The purpose of this approach is to present science and evolution honestly, but in a way that does not slam shut the door of scientific understanding for students who are believers. When the different types of causation and their role in scientific thought are clearly stated, evolutionary explanations, which are testable explanations of natural phenomena in terms of natural causes, can take their place as valid scientific explanations—without forcing religious students (the majority in most classrooms) to choose between science and religion. Students may choose to accept, reject, or remain agnostic about supernatural explanations as long as they (and their teachers and professors) understand that in the science classroom the focus is on testable explanations.

Chance and Randomness

Within biology, a clear understanding of probability concepts such as chance and randomness is necessary for understanding evolutionary processes. However, the specialized meanings of these terms in science conflicts with the way they are understood outside of the discipline.
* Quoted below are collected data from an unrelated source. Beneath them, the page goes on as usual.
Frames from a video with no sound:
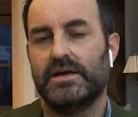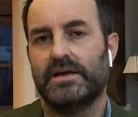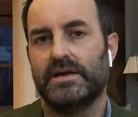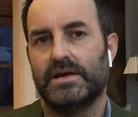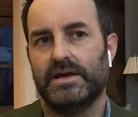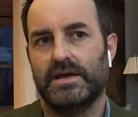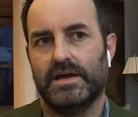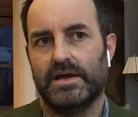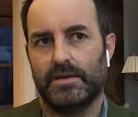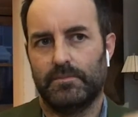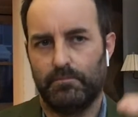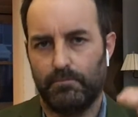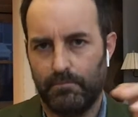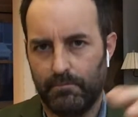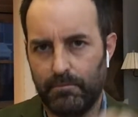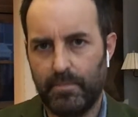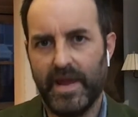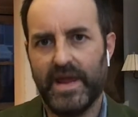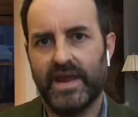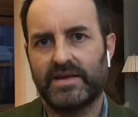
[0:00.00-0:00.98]
it
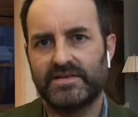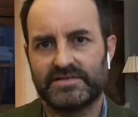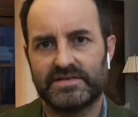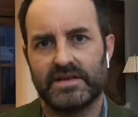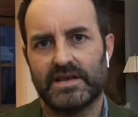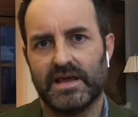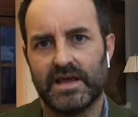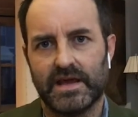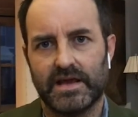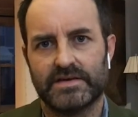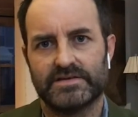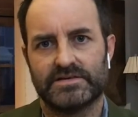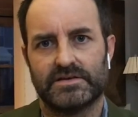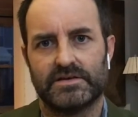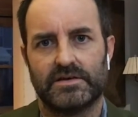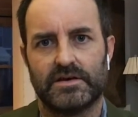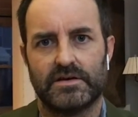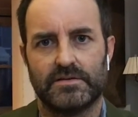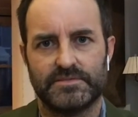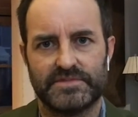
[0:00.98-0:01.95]
bakes the ink as it
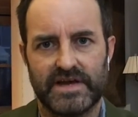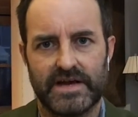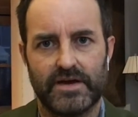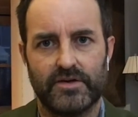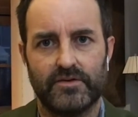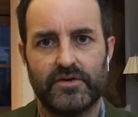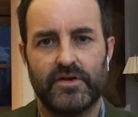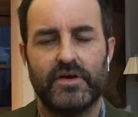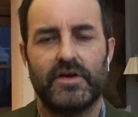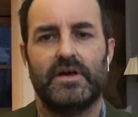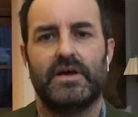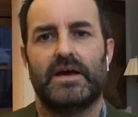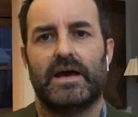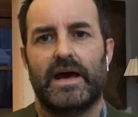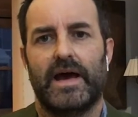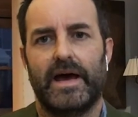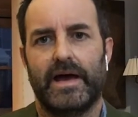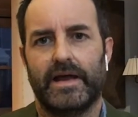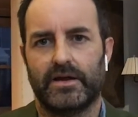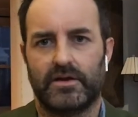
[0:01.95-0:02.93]
comes out
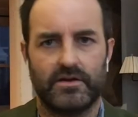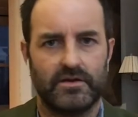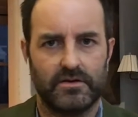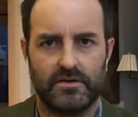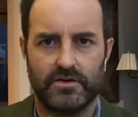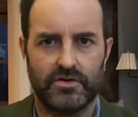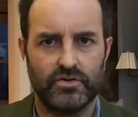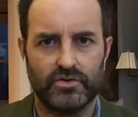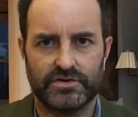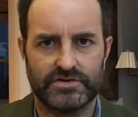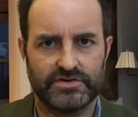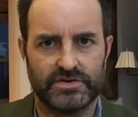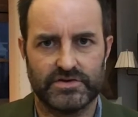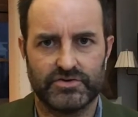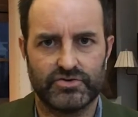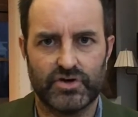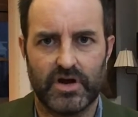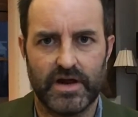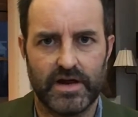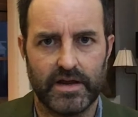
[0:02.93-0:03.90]
and cures it,
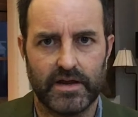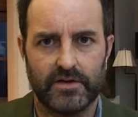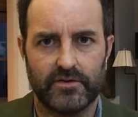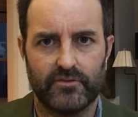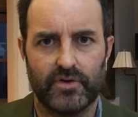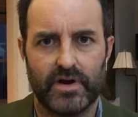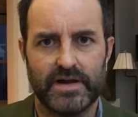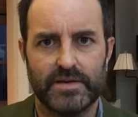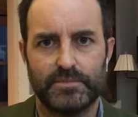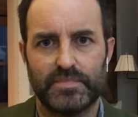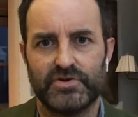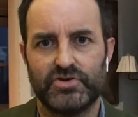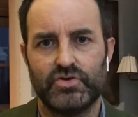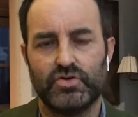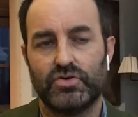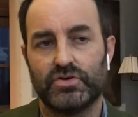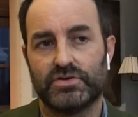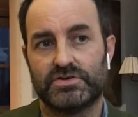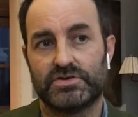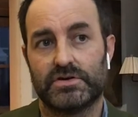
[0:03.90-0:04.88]
drying it, right? But you
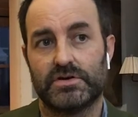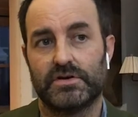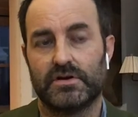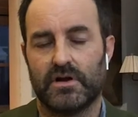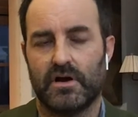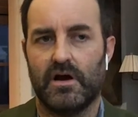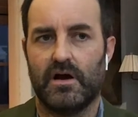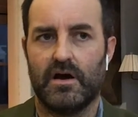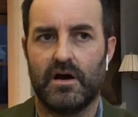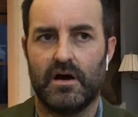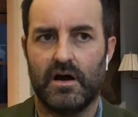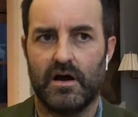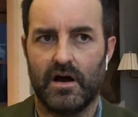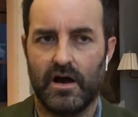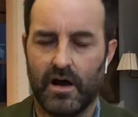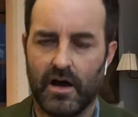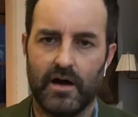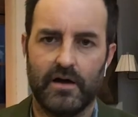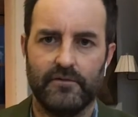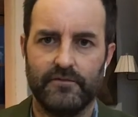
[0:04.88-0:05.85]
could turn
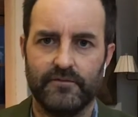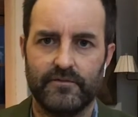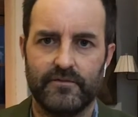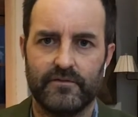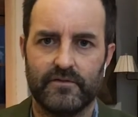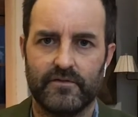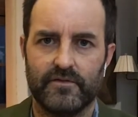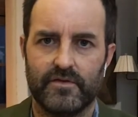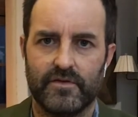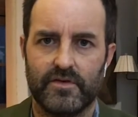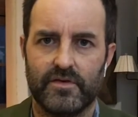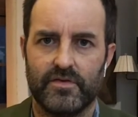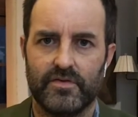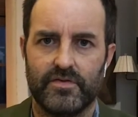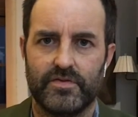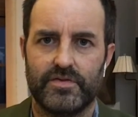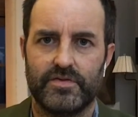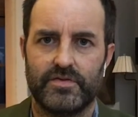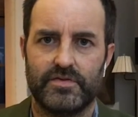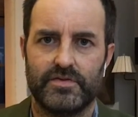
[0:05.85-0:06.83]
off
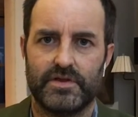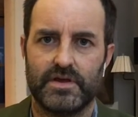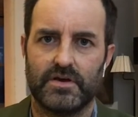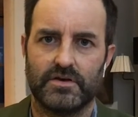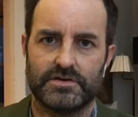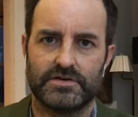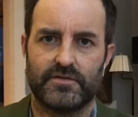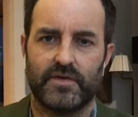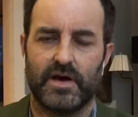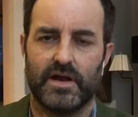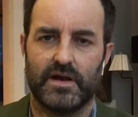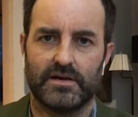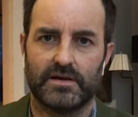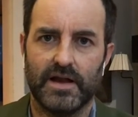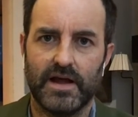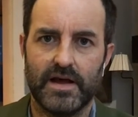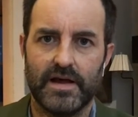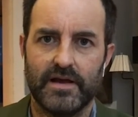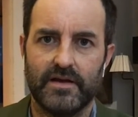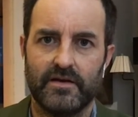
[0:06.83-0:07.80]
the ultraviolet
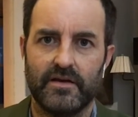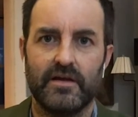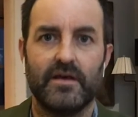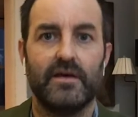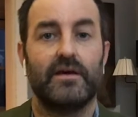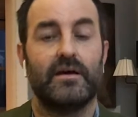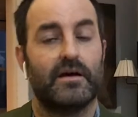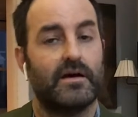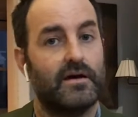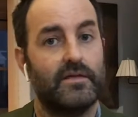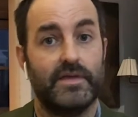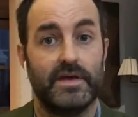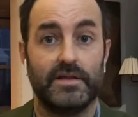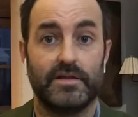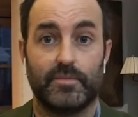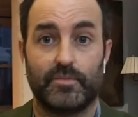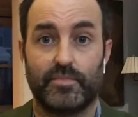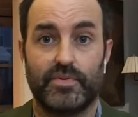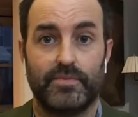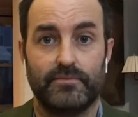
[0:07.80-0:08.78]
light and then
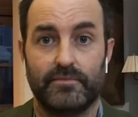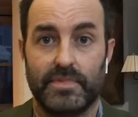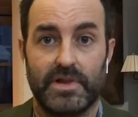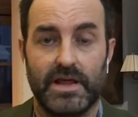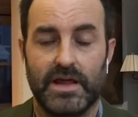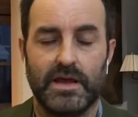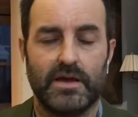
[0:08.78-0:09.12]
the ink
In science, to talk about the chance of something happening is to claim that it will occur according to a known probability. To know the probability of a phenomenon allows a prediction of its occurrence. For example, a biologist might say that the chance (probability) of getting a homozygous recessive genotype in a heterozygous cross is one in four or that the types of observed mutations are the same frequency as expected by chance (Lynch et al. 2008). Confusingly for students, scientists also apply chance to unpredictable events to say that the outcome of a particular event is not predictable. For example, you might say that it is a matter of chance whether a child will be male or female, even though you can also say that the chance that it will be a male is equal to the chance that it will be a female. The origin of new genetic variations by mutation is another case in point: it is possible to predict probabilistically that new variation will arise, but it is not possible to predict whether a mutation will occur at a particular nucleotide site. Genetic drift is also often referred to as “changes occurring by chance,” meaning that the gene or genotype frequency changes that occur are not due to natural selection, but to the vagaries of random sampling. So it is not surprising that students can be confused by “chance” since the term is used to describe phenomena as known as well as unknown.
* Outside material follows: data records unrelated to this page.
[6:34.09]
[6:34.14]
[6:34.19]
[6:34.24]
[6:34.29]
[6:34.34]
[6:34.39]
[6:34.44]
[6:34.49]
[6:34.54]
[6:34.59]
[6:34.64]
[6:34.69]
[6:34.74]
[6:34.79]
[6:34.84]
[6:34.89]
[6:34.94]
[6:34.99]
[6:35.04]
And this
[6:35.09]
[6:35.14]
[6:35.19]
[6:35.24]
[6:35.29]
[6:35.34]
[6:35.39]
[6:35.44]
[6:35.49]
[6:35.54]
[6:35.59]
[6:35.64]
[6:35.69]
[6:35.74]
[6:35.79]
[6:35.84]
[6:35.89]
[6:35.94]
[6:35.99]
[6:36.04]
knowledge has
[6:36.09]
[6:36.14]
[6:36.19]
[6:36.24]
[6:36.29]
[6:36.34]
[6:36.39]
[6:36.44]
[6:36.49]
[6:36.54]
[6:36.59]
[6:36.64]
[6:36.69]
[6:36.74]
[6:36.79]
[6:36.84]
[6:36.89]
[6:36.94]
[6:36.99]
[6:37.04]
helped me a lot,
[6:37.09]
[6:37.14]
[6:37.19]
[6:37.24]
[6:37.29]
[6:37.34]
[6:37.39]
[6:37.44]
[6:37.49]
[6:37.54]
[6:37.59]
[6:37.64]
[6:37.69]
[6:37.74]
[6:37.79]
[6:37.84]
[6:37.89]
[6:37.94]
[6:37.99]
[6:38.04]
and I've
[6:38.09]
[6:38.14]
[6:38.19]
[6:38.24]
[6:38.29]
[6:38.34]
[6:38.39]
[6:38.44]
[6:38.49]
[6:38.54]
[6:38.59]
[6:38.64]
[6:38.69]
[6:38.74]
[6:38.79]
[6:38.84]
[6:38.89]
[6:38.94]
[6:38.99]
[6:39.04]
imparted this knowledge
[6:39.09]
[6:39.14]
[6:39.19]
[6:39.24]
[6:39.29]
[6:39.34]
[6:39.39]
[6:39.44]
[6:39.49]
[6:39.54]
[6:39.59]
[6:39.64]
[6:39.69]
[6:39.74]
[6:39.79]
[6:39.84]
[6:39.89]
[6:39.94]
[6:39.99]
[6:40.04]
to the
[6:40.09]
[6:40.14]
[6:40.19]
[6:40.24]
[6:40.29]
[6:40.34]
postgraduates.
In addition to the confusion that may arise within the classroom, additional sources of misunderstanding about the term chance come from “the street.” Antievolutionists regularly contrast evolution as the result of chance (meaning directionless) processes with design (the result of the plan or purpose of the Creator). Intelligent design proponent Phillip Johnson wrote, “The important claim of evolution is that life developed gradually from nonliving matter to its present state of diverse complexity through purposeless natural mechanisms that are known to science” (Johnson 1991:33, emphasis added). Harking back to Paley’s argument from design, creationists contend that complex structures such as the bacterial flagellum could not have occurred by chance (purposeless or directionless) processes in the same way that a Boeing 747 could not have assembled itself from airplane parts by a tornado blowing through a junkyard. Although creationists discuss the “improbability” of an amino acid sequence assembling by “chance,” they use “by chance” primarily to mean “with no planning or purpose.” The nonscientific public, encouraged by antievolutionists, contrasts “natural” with “designed,” not realizing that a natural process such as natural selection can produce design, in the sense of complex, functioning structures.
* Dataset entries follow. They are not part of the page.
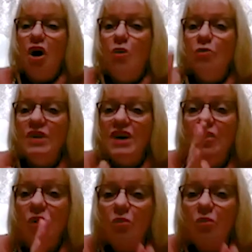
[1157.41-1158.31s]

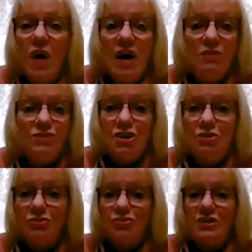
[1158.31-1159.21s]
only well
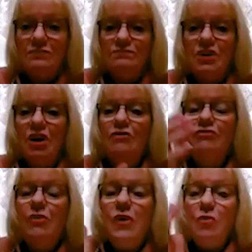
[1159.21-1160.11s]
children
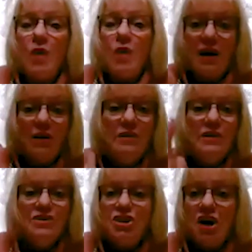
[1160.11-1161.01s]
for their well
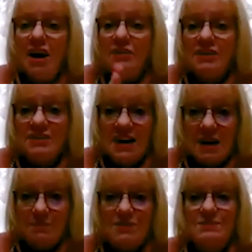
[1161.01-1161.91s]
child
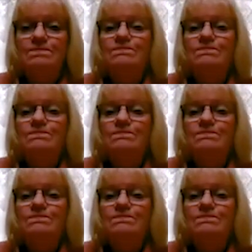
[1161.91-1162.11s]
exams.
Randomness, because it also deals with probability and predictability, is another problematic concept for biology students, many of whom, using a “street” rather than a mathematical definition, assume that random means “purposeless.” Descriptions in the media of random violence, for example, are not claiming that everyone has an equal probability of being a victim, but that such violence is meaningless and purposeless. Garvin-Doxas and Klymkowsky (2008) reported that substantial difficulty in understanding molecular and evolutionary biology is associated with deep-seated misconceptions about random processes, noting that students believe that random processes are inefficient, whereas they regard biological systems as very efficient. Therefore, students mistakenly reason that randomness is irrelevant to biology—even though such processes in fact are important in many areas of the field. A lack of understanding of the role of random or stochastic processes in biology becomes even more important when applied to the topic of evolution: students believe that evolution requires a driving force, for example, that natural selection could not occur through random processes because they equate random with purposeless.

Scientists and mathematicians use random to suggest not purposelessness, but unpredictability, such as the random walk associated with Brownian motion or the random sampling of gametes that occurs in every population from one generation to the next, which in small populations, can result in substantial genetic drift—changes in allele frequencies that are not predictable given what is known about selection and allele frequencies. Nature is full of phenomena that are unpredictable (or unpredictable given our current knowledge); for example, biologists refer to events such as the Cretaceous–Tertiary asteroid impact as a “random” cause in this sense. When teachers and professors use terms like random and chance in so many differing ways, it is not surprising that students get them confused. We urge teachers to be explicit about how the terms are used in a given context to avoid these misunderstandings.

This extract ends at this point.